The Russian labor market as well as its overall economy are also at risk. Following the invasion, the EU, US and UK approved wide-ranging sanctions [8] against Russia, which they steadily increased over the following days. On Feb. 26, they announced certain Russian banks would be removed from the SWIFT messaging system, which facilitates trillions of dollars of international payments between institutions. While intended to spare Russia’s oil and gas exports, the sanctions “will severely damage the Russian economy and markedly constrain its ability to import and export goods,” according to the Associated Press.

Russian tech companies are poised to suffer from the sanctions, which could reduce their access to critical technologies, according to Dow Jones.

European Commission President Ursula von der Leyen said that sanctions will hit “strategic sectors of the Russian economy,” by blocking access to technologies and markets in response to Russia’s attack on Ukraine.

In September 2020, the commission published its New Pact on Migration and Asylum, a mechanism for attracting skills and talent to the EU. The New Pact proposed adopting the blue card directive, by which it aims to attract as well as retain qualified workers, in particular those that are needed in the sectors that are facing skills shortages.
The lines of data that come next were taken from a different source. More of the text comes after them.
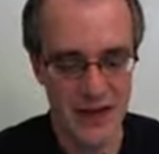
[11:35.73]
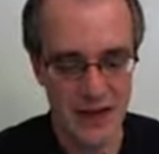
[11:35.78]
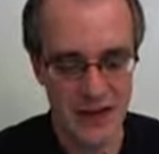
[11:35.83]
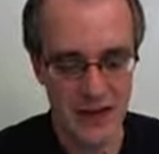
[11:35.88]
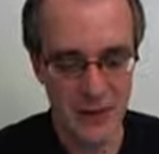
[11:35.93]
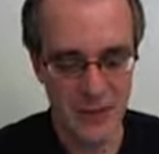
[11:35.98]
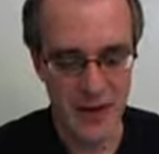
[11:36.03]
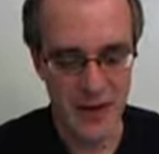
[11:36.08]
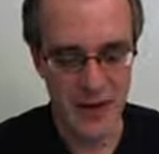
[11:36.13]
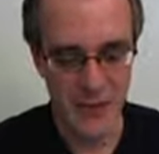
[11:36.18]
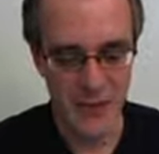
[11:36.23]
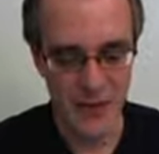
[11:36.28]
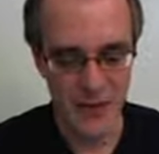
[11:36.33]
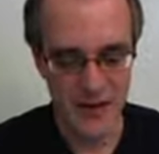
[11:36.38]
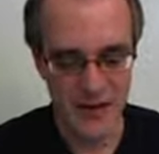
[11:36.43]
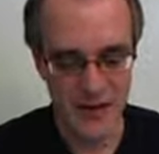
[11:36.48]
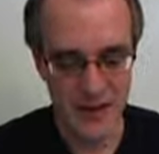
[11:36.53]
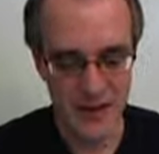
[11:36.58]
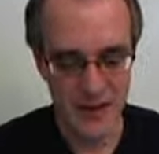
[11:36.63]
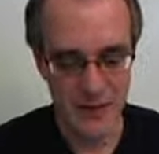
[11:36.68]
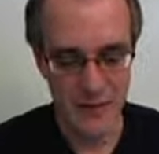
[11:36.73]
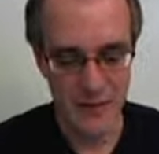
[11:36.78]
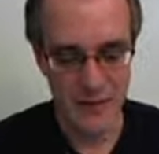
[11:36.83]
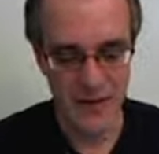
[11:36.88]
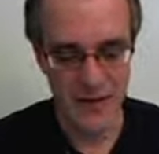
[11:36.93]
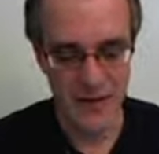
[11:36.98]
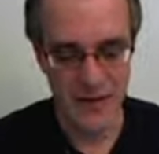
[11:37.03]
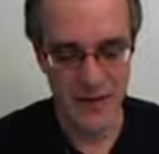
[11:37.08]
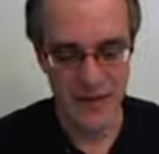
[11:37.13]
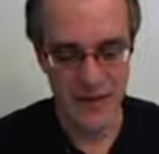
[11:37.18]
You might want to deal
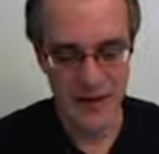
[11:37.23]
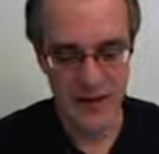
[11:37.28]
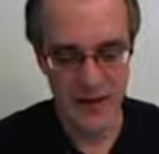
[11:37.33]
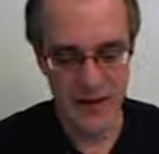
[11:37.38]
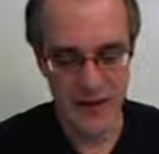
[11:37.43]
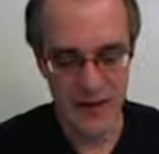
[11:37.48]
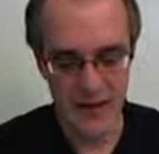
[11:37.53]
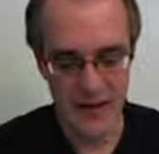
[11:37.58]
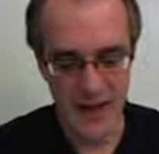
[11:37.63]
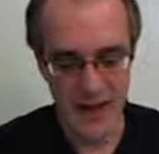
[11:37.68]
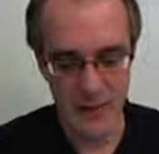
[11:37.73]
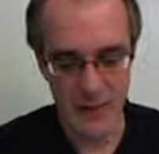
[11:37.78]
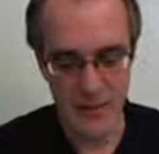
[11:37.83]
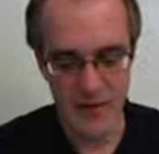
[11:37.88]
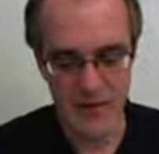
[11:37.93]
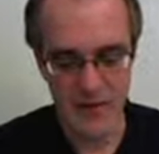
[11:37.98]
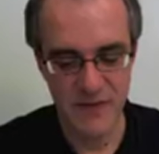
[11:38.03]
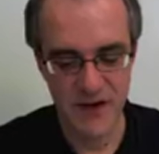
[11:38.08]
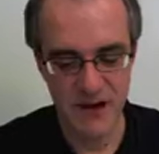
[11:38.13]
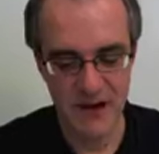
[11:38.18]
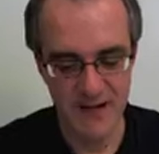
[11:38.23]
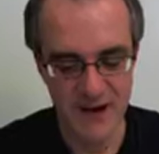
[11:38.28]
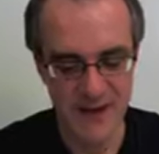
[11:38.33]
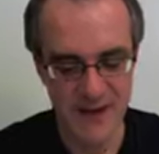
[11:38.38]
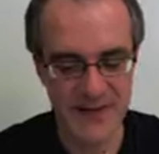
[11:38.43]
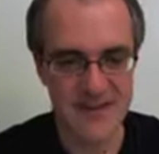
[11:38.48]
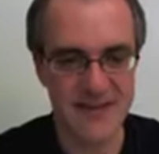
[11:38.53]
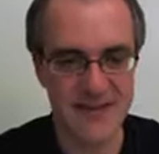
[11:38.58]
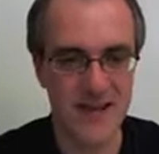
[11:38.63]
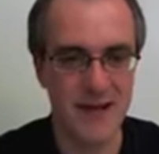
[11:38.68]
with language
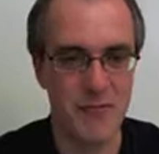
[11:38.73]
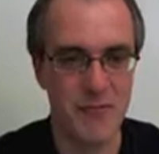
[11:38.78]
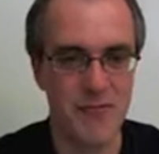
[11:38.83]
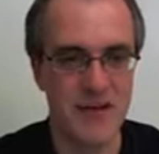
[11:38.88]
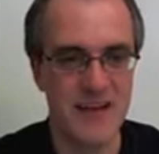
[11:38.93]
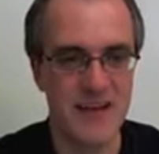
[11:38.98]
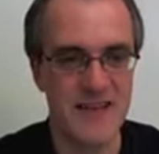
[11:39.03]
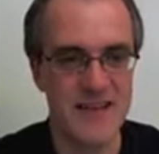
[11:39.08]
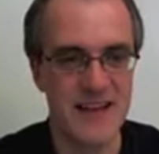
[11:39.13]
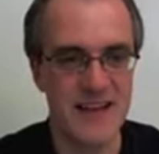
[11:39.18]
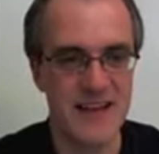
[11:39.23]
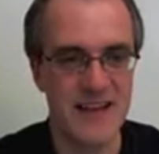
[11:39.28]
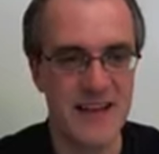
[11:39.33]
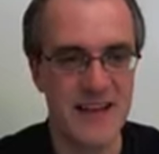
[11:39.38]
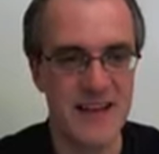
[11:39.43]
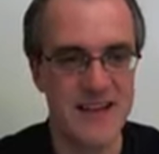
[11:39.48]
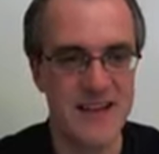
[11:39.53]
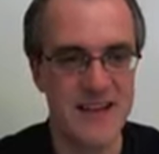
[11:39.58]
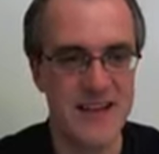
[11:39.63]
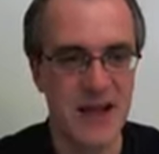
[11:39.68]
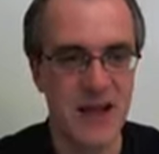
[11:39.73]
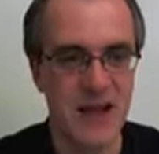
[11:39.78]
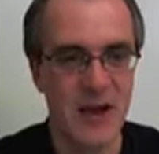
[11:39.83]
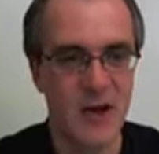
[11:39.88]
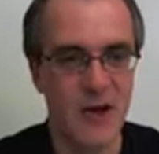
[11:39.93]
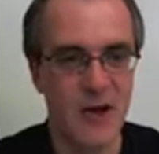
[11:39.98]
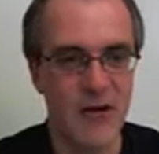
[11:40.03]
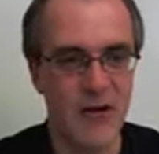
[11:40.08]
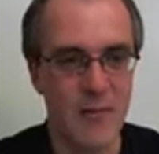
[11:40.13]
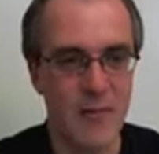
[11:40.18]
variants like British English
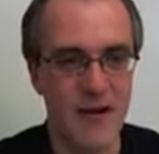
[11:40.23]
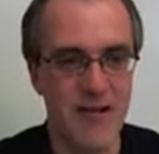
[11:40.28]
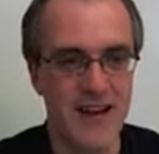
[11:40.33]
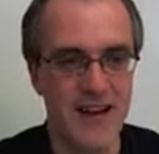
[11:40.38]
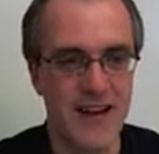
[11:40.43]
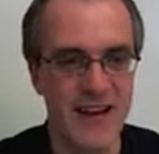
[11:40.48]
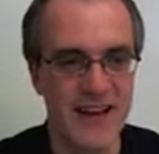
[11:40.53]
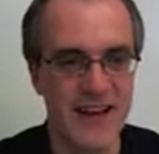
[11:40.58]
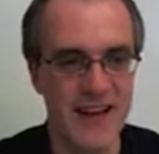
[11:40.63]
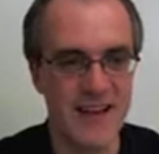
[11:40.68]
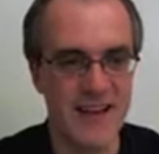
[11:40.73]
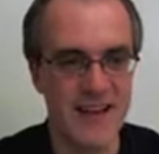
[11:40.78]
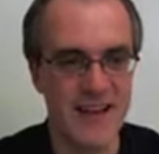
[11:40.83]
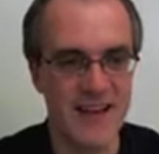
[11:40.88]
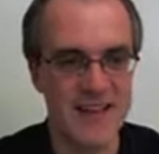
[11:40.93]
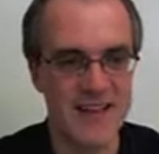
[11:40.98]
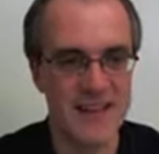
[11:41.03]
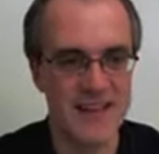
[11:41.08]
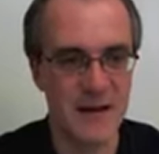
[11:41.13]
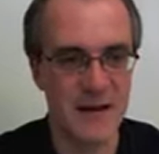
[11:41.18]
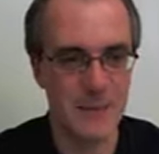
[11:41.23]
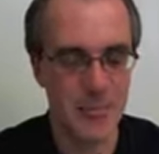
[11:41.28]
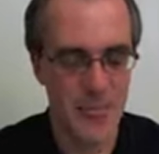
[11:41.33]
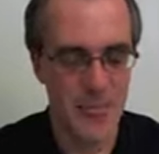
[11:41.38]
or American English.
In 2014, when Russia seized and annexed Crimea, Ukraine’s pro-Russian President Viktor Yanukovych was also ousted and the economy of Ukraine took a hard hit [9]. In 2020, Ukraine’s unemployment rate stood at 9.48%.

SIA’s report on the Ukrainian market [10] for European and global corporate members showed that the country’s staffing market saw strong growth since the country’s last economic downturn in 2013. However, since then, the country has faced the Covid-19 pandemic and now the war.


The information in this article is the latest available at press time.